--- DATA EXTRACT Enclosed Below ---
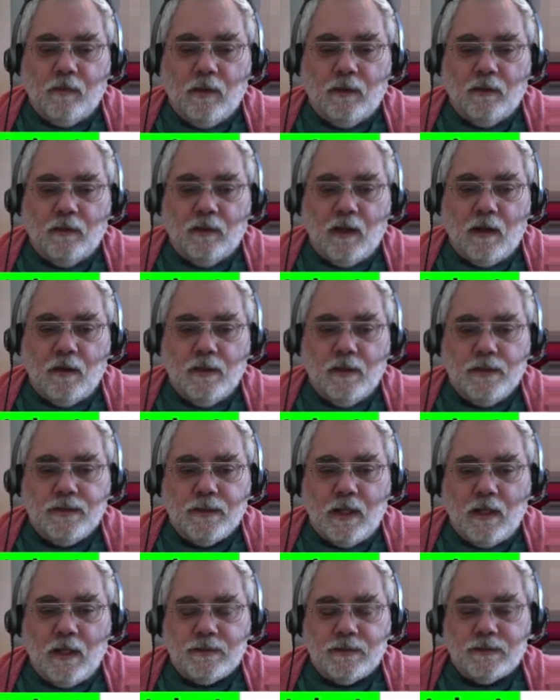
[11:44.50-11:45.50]
large
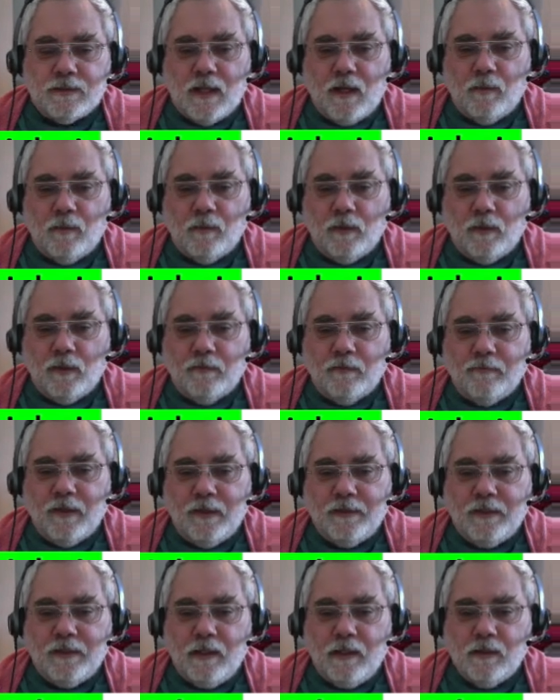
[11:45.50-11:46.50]
ensemble of
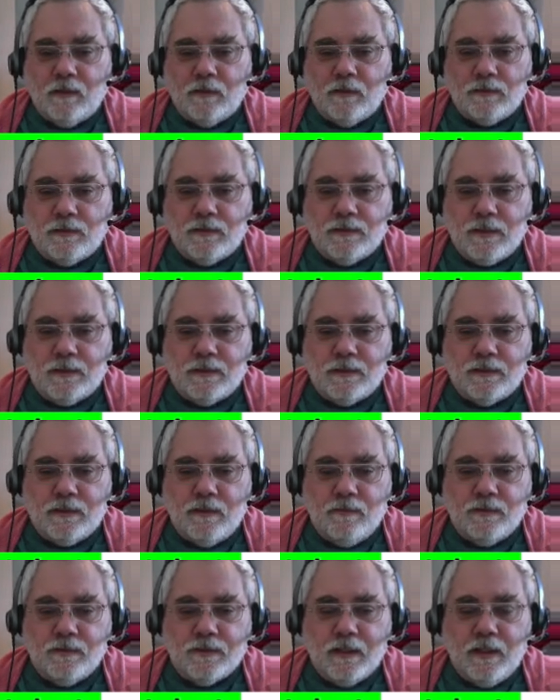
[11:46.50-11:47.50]
identical
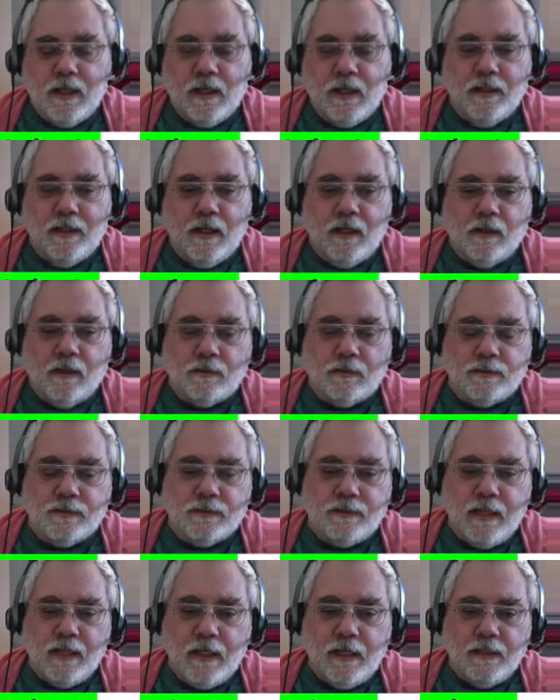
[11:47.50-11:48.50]
systems in identical
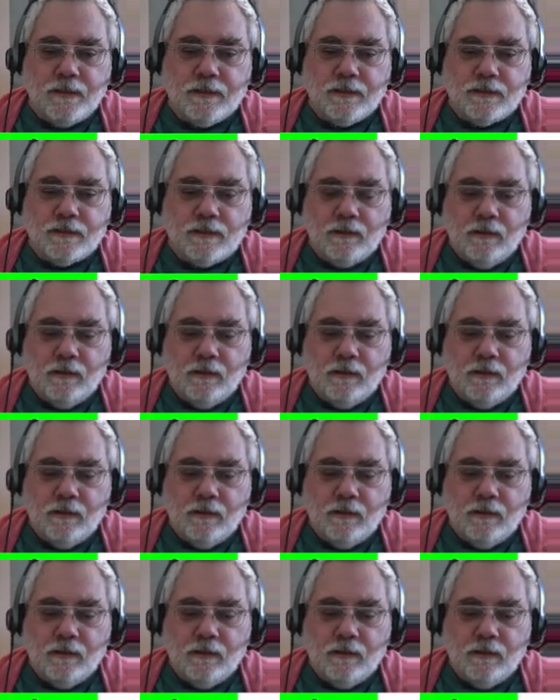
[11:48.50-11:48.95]
states,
--- End of Enclosed DATA EXTRACT ---
**PROBLEM TO SOLVE**
What you write should match the entries exactly, except that the pictures are dropped.

**EXERCISE OUTPUT**
[11:44.50-11:45.50]
large
[11:45.50-11:46.50]
ensemble of
[11:46.50-11:47.50]
identical
[11:47.50-11:48.50]
systems in identical
[11:48.50-11:48.95]
states,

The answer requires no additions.